Ce qui ne forme pas un abri

Cette semaine, dans La Presse, j’ai lu l’histoire de Clément Robitaille. Retraité, il habitait juste en face du parc où j’ai passé une partie de mon enfance et quelques années de mon primaire à l’école Sainte-Bernadette-Soubirous, à la lisière des quartiers Rosemont et Saint-Michel à Montréal. Clément vivait depuis des décennies dans un logement. En voyant une photographie de son visage, il m’a fait penser à celui des messieurs que je croisais enfant au dépanneur. Maigre, des yeux doux. Son immeuble, après avoir été racheté dans un état vétuste, selon les nouveaux propriétaires, devait être rénové. C’est la raison utilisée pour évincer les locataires, dont Clément, qui payait jusqu’alors 400 $ par mois. Il n’est pas parvenu à trouver un nouvel appartement qui convenait à son budget et, sans lieu où vivre à partir de janvier 2021, il a habité dans sa voiture durant des mois. Jusqu’à y mourir d’un arrêt cardiovasculaire en juillet, en pleine canicule. J’ai pensé à toutes les étapes où la société a failli en laissant un homme âgé à lui-même.
Clément habitait dans un quartier qui était, jusqu’à récemment, à l’abri de la gentrification, mais cet exemple montre qu’il l’est de moins en moins. Que les conséquences de l’embourgeoisement de la ville sont délétères.
Le logement de Clément est aujourd’hui loué pour 1400 $ par mois. Un profit de 12 000 $ par année pour les nouveaux propriétaires contre la vie d’un homme. Le capitalisme a les dents longues et dévore tout.
Dans le train qui me ramenait vers la métropole, il y a deux semaines, je me suis aperçue qu’il y avait des campements de fortune près de la voie ferrée, et mon coeur s’est serré de savoir que de plus en plus de gens devaient se résoudre à de telles stratégies. Et même quand on a un appartement, souvent, les conditions de vie ne sont pas idéales. Malgré ma situation de locataire que je sais être loin d’être la pire, j’ai vécu, au fil des années, avec beaucoup de gens dans des lieux parfois contigus, j’ai connu des infestations de souris, de punaises, des voisins intimidateurs et d’autres qui m’empêchaient de dormir la nuit à coups de techno, un vol par effraction et une inondation majeure.
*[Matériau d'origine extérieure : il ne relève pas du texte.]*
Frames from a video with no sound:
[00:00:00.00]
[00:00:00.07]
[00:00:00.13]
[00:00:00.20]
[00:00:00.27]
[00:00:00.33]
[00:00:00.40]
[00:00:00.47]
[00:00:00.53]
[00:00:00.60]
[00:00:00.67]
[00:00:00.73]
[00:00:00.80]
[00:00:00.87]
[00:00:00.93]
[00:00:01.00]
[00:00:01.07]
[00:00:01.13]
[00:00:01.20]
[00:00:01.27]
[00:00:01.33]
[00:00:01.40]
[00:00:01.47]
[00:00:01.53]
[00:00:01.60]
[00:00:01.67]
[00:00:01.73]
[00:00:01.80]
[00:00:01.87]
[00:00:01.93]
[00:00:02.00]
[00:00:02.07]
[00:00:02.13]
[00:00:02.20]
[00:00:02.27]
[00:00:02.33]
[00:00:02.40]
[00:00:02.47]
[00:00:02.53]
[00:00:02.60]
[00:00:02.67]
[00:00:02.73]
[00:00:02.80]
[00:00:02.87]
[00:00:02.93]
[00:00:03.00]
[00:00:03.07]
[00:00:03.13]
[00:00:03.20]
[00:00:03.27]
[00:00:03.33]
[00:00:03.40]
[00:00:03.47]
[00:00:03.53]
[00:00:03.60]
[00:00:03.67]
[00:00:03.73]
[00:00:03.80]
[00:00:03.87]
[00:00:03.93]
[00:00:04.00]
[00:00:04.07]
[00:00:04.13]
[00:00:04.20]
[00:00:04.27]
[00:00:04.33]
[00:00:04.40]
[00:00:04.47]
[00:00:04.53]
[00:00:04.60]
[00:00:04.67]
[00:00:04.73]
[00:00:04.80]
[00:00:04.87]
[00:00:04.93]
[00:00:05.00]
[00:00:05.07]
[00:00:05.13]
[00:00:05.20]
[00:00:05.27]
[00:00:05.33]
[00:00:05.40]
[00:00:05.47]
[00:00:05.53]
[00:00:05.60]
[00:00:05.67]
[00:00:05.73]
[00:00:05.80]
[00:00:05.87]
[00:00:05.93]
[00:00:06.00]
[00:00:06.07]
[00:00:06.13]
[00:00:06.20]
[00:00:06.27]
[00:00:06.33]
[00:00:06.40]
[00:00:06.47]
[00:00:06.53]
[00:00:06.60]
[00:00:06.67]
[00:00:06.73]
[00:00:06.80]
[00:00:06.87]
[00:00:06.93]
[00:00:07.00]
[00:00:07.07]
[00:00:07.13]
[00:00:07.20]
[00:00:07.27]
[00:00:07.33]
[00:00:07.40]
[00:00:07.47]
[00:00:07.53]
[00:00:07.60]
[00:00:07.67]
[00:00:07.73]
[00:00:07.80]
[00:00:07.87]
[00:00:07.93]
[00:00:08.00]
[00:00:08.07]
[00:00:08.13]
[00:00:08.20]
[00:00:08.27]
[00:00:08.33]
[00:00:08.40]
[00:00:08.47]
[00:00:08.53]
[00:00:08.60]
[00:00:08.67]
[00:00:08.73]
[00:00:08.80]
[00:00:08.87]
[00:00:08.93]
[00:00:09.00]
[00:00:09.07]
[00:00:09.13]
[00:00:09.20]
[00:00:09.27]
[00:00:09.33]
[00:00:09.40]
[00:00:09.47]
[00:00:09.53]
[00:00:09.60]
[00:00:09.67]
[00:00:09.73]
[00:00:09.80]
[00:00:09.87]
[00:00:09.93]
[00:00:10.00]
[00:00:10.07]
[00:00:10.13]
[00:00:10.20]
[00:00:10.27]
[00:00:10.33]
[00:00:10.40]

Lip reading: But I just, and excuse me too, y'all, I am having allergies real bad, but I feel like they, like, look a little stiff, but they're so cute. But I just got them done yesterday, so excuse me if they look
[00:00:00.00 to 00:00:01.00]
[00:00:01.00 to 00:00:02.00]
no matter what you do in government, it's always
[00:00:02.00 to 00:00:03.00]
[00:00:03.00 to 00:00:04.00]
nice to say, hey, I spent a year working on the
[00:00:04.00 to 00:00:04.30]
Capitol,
Au fil des années, ma situation financière s’est améliorée et j’habite désormais seule, dans un grand appartement dont le loyer n’est pas trop élevé. Le propriétaire a essayé de m’évincer illégalement l’été dernier. Je me suis accrochée, j’ai pris un avocat, j’ai pu garder ce lieu qui me revenait de droit. Je quitte la ville pour un nouvel emploi bientôt, je monte encore dans l’échelle sociale, et cela m’assure une qualité de vie qui me rend mal à l’aise quand je la compare avec celle des autres. J’ai donc décidé de me prévaloir d’un autre de mes droits, celui de céder mon bail : en procédant ainsi, je m’assure que le propriétaire ne profitera pas de mon départ pour hausser illégalement le loyer, comme il en rêve manifestement.
Or, cette semaine, le directeur général de la Corporation des propriétaires immobiliers du Québec, Benoit Ste-Marie, a fait une sortie médiatique pour dénoncer la cession de bail, qui empêche, dit-il, les propriétaires de s’adapter aux prix sur le marché. Il souhaite que le gouvernement révise au plus vite cette loi. Peut-être que nous vivons actuellement les derniers moments de cette pratique, un des rares moyens que les locataires ont de se battre contre la crise du logement, contre les prix artificiellement gonflés du marché.
Pour cette cession de bail, j’ai fait visiter mon appartement à l’ami d’un ami. Il est Ukrainien. Il revenait tout juste d’Athènes, où il était allé retrouver ses parents qui y avaient fui la guerre. C’était pour eux qu’il cherchait un logis. Je lui ai dit que je ne faisais pas confiance à mon propriétaire, qu’il allait peut-être tout faire en son pouvoir pour contourner la loi et rependre le bail, mais qu’il fallait tout de même essayer. J’ai pensé que les maisons devraient être des abris, et j’ai regretté que ce contexte-ci ne permette pas qu’elles le soient. J’ai trouvé l’avidité de certains d’une très grande vulgarité.